MEU NOVO VIZINHO
Desde que me mudei para esta rua, prestava alguma atenção no vizinho que mora algumas casas abaixo da minha. Não que fosse muito bonito ou algo que o valha. Mas havia alguma coisa nele que, sim, me chamava atenção. Não a ponto de me atrair, ao menos no primeiro momento. Mas algo.
Talvez o fato de que ele seja ruivo, como eu.
Na primeira vez em que nos cruzamos, preparei o meu sorriso mais amplo de mulher simpática enquanto ele se aproximava – nós, ruivos do mundo todo, temos uma espécie de cumplicidade. Mas ele passou reto, como se eu nem estivesse ali. Aquilo não me decepcionou – havia naquele pequeno descaso certo ar de mistério e desamparo que, de alguma forma, me fazia prestar-lhe ainda maior atenção.
E seguimos neste jogo por uns tempos (eu, ao menos; ele, não sei). Cruzávamos pela rua – moramos numa viela calma da cidade – e eu, na minha timidez intranqüila, tentava disfarçar o incômodo bom que ele me causava. Passávamos um pelo outro sem cumprimento, sem nos olharmos. Eu olhava para outro lado, espécie de ignorância ostentosa, e conseguia perceber que ele me mirava com o rabo do olho. Parecia querer dizer algo, parecia que a coragem lhe faltava quando tentava olhar em meus olhos e só o que via era alguém que não o olhava. Talvez tenha me achado uma mulher pedante, sei lá.

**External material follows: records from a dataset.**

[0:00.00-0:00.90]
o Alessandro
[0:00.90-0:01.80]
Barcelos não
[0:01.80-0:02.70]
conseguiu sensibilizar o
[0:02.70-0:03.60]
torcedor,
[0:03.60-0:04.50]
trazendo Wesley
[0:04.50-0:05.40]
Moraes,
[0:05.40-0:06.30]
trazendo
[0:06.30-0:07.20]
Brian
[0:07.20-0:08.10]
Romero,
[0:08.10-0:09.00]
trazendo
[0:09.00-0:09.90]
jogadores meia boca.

Estávamos assim (acho que estávamos), nesta espécie de lusco-fusco sentimental, eu já pensando em tomar uma iniciativa, quando o ruim aconteceu: sonhei com meu novo vizinho.
Sonhei.
Nem se pode dizer que eu tenha, na verdade, sonhado com ele – de quem sequer sei o nome. O mais certo seria dizer que o vizinho apenas apareceu momentaneamente em meu sonho, tão silencioso e indiferente como sempre, e olhou-me com uns olhos de fogo triste que não pude evitar de perceber. Depois, num gesto rápido com a mão, pareceu golpear-me o rosto. E então se foi, deixando ao resto de meu sonho que acontecesse. O gelo de sua mão ficou grudado em minha face.

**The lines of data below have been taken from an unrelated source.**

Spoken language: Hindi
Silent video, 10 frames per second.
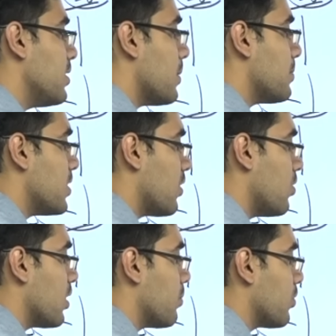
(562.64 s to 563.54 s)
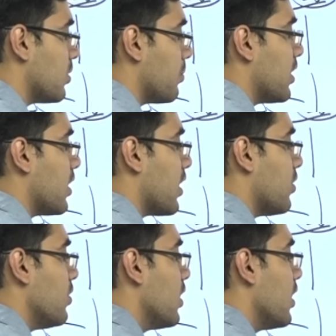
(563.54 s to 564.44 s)
भी जब आप स्टेक होल्डर अप्रोच अपनी कर रहे
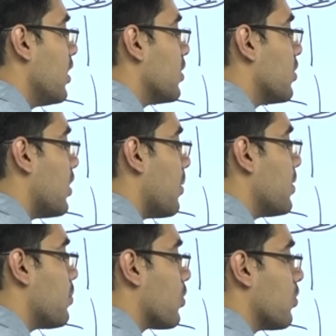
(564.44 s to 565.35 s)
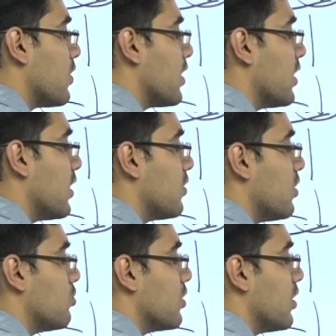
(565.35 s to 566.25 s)
हो तो आपने प्रोज लिखने हैं इस
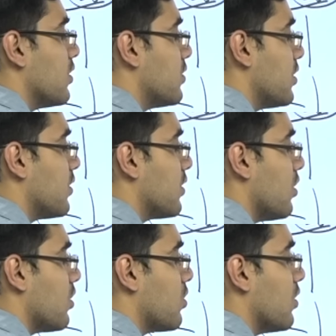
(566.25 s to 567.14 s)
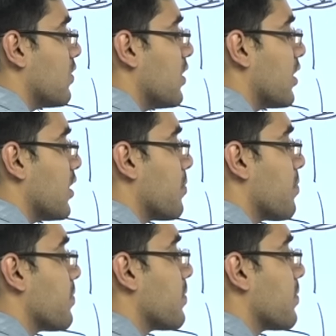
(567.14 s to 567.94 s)
सोल्यूशन इस चीज़ के और कॉन्स लिखने हैं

Desde então, quebrou-se o encanto do que poderia ter sido. Cruzo na rua pelo vizinho e só o que consigo lembrar é da tristeza enorme de seus olhos e do frio de morte de seus dedos invadindo o meu sonho. Já não consigo mais fingir que não o percebo – e tenho certo medo disso.
Acho que vou começar a andar pelo outro lado da rua.